What is required: The records below must be output exactly, without pictures.
== == ==
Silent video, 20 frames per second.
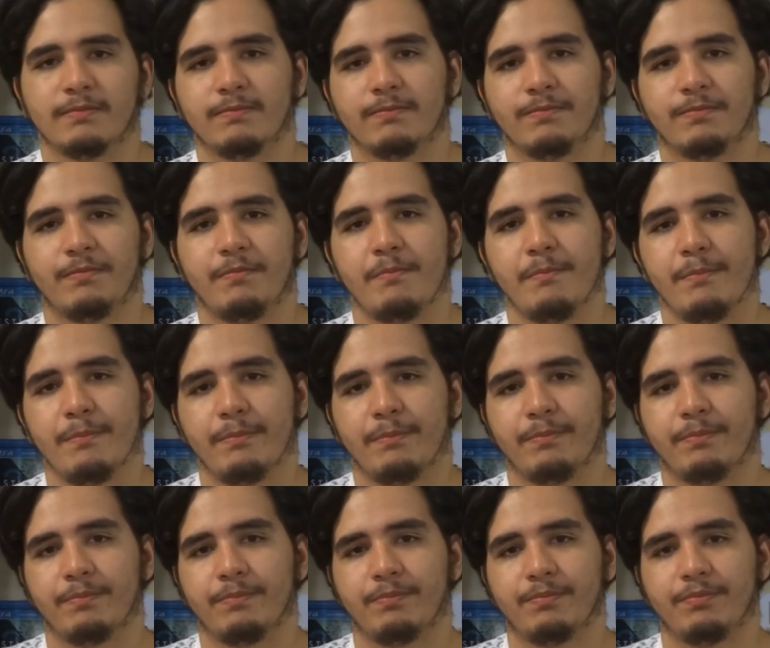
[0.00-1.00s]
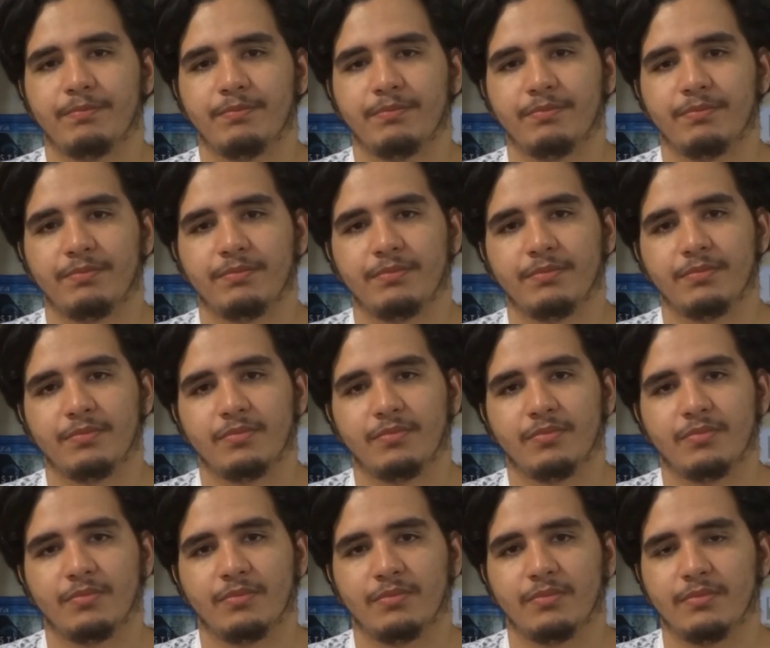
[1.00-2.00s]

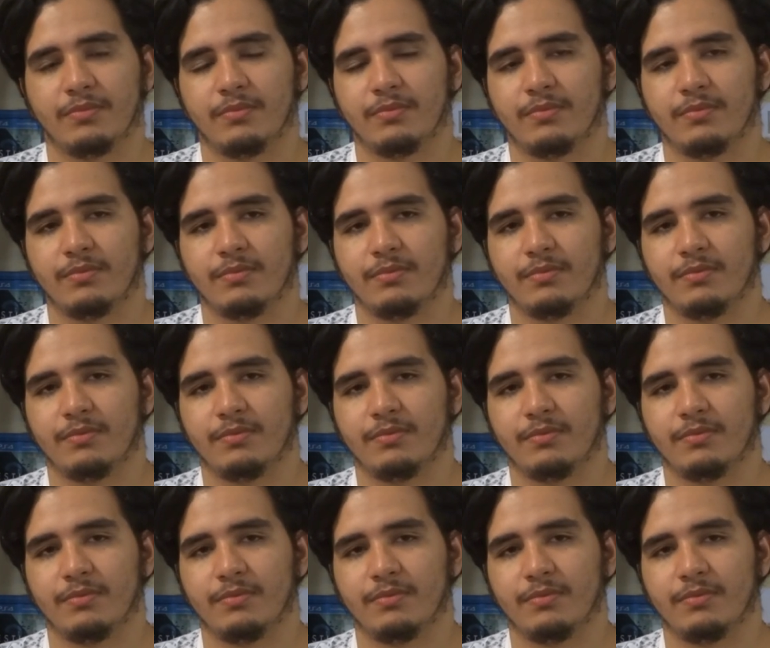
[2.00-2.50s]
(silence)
== == ==
Answer area:
Silent video, 20 frames per second.
[0.00-1.00s]
[1.00-2.00s]

[2.00-2.50s]
(silence)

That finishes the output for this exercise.